Your task -> Among the records that follow, find the line with "[0:14.40-0:15.30]" and the line with "[0:00.00-0:29.30]". Set down those lines and all lines between them exactly, without adding anything.

-------

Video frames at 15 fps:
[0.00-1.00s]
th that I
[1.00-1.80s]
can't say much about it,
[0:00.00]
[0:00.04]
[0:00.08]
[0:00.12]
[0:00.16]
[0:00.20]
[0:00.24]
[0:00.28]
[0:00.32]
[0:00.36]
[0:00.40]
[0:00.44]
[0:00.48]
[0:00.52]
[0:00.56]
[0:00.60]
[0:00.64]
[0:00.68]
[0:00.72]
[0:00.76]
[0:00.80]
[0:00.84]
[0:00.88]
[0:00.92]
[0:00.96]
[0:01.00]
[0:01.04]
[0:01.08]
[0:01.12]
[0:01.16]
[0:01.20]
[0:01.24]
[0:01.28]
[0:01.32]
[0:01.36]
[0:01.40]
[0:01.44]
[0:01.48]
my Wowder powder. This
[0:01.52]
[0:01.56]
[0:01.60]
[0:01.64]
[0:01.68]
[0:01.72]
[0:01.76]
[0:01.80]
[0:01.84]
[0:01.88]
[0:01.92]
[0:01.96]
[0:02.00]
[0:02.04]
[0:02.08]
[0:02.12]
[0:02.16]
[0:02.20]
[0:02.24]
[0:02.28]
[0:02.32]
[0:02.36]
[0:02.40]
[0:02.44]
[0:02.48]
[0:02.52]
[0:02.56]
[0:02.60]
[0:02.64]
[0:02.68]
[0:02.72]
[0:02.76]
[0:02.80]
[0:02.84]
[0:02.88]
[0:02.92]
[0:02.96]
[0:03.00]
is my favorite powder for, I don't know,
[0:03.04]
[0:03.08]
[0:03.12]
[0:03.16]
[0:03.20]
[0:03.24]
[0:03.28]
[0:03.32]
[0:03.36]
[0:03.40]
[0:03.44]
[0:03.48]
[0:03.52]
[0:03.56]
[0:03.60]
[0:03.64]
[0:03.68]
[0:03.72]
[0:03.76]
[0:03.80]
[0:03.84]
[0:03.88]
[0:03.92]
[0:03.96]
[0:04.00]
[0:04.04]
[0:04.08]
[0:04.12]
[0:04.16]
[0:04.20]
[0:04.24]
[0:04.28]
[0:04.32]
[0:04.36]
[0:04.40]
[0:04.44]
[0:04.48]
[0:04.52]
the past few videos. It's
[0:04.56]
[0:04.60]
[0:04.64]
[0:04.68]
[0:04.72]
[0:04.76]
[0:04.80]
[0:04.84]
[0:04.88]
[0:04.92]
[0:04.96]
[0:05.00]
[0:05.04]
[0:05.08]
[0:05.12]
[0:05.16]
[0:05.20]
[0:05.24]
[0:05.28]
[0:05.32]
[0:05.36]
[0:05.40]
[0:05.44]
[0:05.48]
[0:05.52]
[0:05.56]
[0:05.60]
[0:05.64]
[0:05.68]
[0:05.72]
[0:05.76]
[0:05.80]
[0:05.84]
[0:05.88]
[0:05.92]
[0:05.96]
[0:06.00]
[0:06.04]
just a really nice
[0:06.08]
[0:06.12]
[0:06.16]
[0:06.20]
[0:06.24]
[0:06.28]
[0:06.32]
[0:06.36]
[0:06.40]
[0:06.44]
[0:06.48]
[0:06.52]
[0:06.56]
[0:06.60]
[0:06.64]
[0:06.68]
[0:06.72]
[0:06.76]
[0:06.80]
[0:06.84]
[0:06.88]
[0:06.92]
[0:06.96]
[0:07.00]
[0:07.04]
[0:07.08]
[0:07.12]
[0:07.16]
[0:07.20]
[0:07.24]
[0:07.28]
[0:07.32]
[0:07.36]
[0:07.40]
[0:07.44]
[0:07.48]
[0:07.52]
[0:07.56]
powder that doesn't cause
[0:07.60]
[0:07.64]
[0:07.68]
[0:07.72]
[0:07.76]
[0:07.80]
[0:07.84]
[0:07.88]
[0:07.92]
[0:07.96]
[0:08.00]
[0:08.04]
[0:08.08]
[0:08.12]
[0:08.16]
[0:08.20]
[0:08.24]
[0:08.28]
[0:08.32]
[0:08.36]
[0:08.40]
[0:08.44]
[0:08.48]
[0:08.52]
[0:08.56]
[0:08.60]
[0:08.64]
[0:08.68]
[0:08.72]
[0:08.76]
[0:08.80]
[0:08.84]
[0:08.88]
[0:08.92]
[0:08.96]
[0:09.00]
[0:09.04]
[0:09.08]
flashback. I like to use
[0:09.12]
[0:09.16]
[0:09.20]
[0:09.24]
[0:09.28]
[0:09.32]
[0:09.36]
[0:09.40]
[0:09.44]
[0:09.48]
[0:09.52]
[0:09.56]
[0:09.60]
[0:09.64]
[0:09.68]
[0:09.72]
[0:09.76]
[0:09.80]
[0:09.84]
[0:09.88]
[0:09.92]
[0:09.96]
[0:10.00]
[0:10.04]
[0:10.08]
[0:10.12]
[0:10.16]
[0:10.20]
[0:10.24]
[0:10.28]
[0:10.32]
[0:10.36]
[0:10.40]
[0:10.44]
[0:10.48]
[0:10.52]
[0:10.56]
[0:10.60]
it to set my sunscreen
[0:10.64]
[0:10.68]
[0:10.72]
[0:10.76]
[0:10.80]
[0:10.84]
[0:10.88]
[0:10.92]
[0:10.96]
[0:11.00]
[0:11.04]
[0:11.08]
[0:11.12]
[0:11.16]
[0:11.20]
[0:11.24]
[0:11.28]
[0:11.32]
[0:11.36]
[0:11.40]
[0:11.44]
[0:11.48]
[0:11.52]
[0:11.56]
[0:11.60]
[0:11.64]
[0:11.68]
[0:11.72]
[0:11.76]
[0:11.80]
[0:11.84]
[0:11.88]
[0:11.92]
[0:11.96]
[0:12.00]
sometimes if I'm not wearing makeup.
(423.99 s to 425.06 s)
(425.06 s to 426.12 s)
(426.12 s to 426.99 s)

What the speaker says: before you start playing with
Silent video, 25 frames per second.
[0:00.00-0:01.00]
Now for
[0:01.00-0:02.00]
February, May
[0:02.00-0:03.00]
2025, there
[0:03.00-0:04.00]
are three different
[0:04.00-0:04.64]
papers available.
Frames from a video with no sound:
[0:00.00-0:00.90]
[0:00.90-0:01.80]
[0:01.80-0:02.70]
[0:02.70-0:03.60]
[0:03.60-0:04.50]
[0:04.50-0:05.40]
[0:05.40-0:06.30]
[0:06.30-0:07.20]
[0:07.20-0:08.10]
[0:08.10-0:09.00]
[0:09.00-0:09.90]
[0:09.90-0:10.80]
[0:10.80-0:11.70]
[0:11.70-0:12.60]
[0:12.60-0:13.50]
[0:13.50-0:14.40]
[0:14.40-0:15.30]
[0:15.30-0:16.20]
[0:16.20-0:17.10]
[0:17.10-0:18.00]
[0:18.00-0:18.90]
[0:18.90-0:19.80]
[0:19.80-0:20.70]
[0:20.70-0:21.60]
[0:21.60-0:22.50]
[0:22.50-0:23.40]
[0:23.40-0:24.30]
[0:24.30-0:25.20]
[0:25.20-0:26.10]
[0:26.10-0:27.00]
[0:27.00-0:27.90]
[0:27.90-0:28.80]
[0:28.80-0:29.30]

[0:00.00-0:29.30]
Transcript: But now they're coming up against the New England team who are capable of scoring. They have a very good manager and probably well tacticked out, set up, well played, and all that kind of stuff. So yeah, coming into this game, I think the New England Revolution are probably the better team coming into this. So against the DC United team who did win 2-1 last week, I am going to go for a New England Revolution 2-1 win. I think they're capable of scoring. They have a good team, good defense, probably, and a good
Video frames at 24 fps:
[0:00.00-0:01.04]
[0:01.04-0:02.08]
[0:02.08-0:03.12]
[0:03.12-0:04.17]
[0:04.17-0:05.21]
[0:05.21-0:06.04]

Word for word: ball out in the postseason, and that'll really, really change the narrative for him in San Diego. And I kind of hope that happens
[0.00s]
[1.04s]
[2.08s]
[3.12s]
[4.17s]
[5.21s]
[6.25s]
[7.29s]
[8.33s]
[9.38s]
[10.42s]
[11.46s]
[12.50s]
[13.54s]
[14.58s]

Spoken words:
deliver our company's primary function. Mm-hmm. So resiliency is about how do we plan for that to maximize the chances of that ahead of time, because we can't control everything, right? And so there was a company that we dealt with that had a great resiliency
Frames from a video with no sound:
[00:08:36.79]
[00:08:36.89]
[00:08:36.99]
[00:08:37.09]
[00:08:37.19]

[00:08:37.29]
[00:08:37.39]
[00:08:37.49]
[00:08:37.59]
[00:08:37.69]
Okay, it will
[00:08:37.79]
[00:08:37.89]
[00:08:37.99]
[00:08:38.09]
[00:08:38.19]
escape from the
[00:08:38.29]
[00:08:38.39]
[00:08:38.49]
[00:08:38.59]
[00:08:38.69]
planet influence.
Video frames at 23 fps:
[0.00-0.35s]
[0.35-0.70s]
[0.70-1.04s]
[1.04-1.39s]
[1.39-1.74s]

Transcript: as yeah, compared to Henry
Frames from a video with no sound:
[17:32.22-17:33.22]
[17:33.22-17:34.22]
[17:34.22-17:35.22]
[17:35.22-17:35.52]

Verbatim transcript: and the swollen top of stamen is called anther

-------

Solution to this task ->
[0:14.40-0:15.30]
[0:15.30-0:16.20]
[0:16.20-0:17.10]
[0:17.10-0:18.00]
[0:18.00-0:18.90]
[0:18.90-0:19.80]
[0:19.80-0:20.70]
[0:20.70-0:21.60]
[0:21.60-0:22.50]
[0:22.50-0:23.40]
[0:23.40-0:24.30]
[0:24.30-0:25.20]
[0:25.20-0:26.10]
[0:26.10-0:27.00]
[0:27.00-0:27.90]
[0:27.90-0:28.80]
[0:28.80-0:29.30]

[0:00.00-0:29.30]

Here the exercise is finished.